Black leaders of Southern African countries have called for international help to combat what they describe as implacable hostility from South Africa.
GV Cimeira Summit sign (2 shots)
GVs People demonstrating, holding anti-apartheid banner
CU PULL BACK Photograph of Mozambique leader Machel TO People in crowd singing (3 shots)
SV PAN AND GV Heads of Stated seated at news conference (2 shots)
SV SADCC chairman Masire, of Botswana, speaking with other leaders listening (SOT) (3 shots)
SV PAN Masire answering questions (2 shots) (SOT)
TRANSCRIPT (SEQUENCES FIVE AND SIX):
MASIRE: "If it were not a threat we would not have mentioned it as a threat and it's a very serious threat as it threatens our very existence, therefore I thought everybody would realise just how serious it is because it is a matter of life and death. As you all know we are primarily concerned with infrastructure and therefore if South Africa has I don't think it is anything that any of us here would very much mind."
MASIRE: "Because it is really a spurious question. It has nothing to do with Namibian independence, it is (indistinct) been pulled in for a live measure."

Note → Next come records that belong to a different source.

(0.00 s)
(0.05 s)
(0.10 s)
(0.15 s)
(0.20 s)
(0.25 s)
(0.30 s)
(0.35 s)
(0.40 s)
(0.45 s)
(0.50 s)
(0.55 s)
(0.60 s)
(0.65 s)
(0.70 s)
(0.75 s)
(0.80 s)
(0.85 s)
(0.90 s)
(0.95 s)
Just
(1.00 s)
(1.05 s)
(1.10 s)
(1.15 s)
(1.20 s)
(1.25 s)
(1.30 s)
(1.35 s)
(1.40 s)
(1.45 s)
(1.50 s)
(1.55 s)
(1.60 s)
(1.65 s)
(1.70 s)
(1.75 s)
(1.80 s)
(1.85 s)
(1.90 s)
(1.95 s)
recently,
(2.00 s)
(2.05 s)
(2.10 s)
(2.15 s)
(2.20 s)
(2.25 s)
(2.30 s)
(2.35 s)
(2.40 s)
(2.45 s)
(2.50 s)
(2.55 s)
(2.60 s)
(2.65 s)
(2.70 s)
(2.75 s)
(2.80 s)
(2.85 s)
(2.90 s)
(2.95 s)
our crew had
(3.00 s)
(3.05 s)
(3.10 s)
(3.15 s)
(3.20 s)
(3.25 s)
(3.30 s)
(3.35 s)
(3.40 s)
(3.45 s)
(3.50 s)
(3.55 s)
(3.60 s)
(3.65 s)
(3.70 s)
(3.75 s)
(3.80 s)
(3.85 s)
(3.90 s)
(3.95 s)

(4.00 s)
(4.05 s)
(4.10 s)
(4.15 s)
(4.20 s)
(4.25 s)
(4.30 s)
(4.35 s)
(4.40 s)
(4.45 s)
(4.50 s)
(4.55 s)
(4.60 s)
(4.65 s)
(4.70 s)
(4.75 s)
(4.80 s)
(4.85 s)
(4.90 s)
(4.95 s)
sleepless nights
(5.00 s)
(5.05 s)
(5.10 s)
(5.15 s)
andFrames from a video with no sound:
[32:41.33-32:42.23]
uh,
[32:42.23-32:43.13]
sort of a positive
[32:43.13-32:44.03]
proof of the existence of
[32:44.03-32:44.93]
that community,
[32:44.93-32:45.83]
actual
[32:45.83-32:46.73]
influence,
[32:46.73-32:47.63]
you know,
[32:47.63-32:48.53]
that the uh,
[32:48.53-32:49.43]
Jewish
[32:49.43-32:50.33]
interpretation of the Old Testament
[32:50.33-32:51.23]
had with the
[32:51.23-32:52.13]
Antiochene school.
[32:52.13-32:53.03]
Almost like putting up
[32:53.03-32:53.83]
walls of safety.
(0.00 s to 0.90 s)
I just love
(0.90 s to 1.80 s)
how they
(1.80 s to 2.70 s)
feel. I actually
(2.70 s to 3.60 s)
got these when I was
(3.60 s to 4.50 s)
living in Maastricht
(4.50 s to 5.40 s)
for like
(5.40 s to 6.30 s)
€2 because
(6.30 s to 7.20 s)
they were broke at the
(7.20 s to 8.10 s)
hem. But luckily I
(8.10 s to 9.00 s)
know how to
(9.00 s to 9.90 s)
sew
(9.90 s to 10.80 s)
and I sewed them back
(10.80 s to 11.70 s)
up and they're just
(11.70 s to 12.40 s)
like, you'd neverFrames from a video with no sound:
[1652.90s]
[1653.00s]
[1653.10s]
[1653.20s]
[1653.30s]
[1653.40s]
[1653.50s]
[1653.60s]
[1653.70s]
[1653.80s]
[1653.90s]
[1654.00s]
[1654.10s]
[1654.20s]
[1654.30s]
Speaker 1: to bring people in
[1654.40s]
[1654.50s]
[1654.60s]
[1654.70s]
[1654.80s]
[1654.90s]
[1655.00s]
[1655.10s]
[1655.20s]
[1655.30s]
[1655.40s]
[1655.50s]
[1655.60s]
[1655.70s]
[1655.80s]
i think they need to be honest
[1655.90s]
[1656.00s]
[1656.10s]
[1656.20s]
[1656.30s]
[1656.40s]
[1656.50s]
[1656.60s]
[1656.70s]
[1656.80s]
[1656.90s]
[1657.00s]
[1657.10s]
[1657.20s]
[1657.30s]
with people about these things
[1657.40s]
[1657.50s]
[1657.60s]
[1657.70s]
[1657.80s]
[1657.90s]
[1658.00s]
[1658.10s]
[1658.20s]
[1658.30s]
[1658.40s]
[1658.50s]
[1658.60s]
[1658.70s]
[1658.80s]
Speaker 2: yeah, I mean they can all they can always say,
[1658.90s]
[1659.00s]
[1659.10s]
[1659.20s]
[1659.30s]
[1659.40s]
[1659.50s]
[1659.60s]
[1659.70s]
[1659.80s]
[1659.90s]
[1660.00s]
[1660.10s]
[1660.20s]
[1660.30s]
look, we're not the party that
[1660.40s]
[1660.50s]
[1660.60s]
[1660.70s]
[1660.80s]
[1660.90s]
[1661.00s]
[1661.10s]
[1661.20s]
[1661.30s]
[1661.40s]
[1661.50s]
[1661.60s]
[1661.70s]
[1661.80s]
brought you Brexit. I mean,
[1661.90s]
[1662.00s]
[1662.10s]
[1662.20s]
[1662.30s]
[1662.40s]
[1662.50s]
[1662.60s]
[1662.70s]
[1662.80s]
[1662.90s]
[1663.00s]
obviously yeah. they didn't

Script is copyright Reuters Limited. All rights reserved
Background: Black leaders of Southern African countries have called for international help to combat what they describe as implacable hostility from South Africa. At the end of the one-day Southern African Development Co-ordination Conference (SADCC), held in Maputo, the leaders issued a communique saying the region was fighting for survival in an undeclared war with South Africa. The SADCC comprises Mozambique, Angola, Zimbabwe, Zambia, Malawi, Lesotho, Swaziland, Tanzania and Botswana. Malawi's leader, Dr Hastings Banda, was absent from this year's summit. Under the chairmanship of Botswana President, Quett Masire, the eight heads of state accused the white-ruled South African republic of waging a covert war to keep them economically dependent, to show that black rule was not working end to set up a protective barrier around its borders while crushing internal black dissent. At a news conference President masire stressed that members saw the threat from South Africa as a matter of life and death, fearing their cries for international help were increasingly in vain. In its three years of existence, the SADCC has attracted considerable investment funds from industrialised nations. But they say they've had little response to appeals for the same investors to bring a moderating influence to bear on South Africa. The SADCC's communique said that some nations who sought to improve their relations with South Africa were at the same time supplying South Africa with capital, technology, management skills and weapons with which Pretoria could continue its policy of regional destabilisation. The communique said it was irrational for these countries to invest in regional infrastructure only to see the resources they helped to provide in South Africa destroyed and wasted by South African sabotage. President Masire urged the international community to transfer funds it received from the republic to SADCC countries "in the name of peace" and as an investment in the future. The SADCC was established in 1980 to reduce regional dependence on South Africa.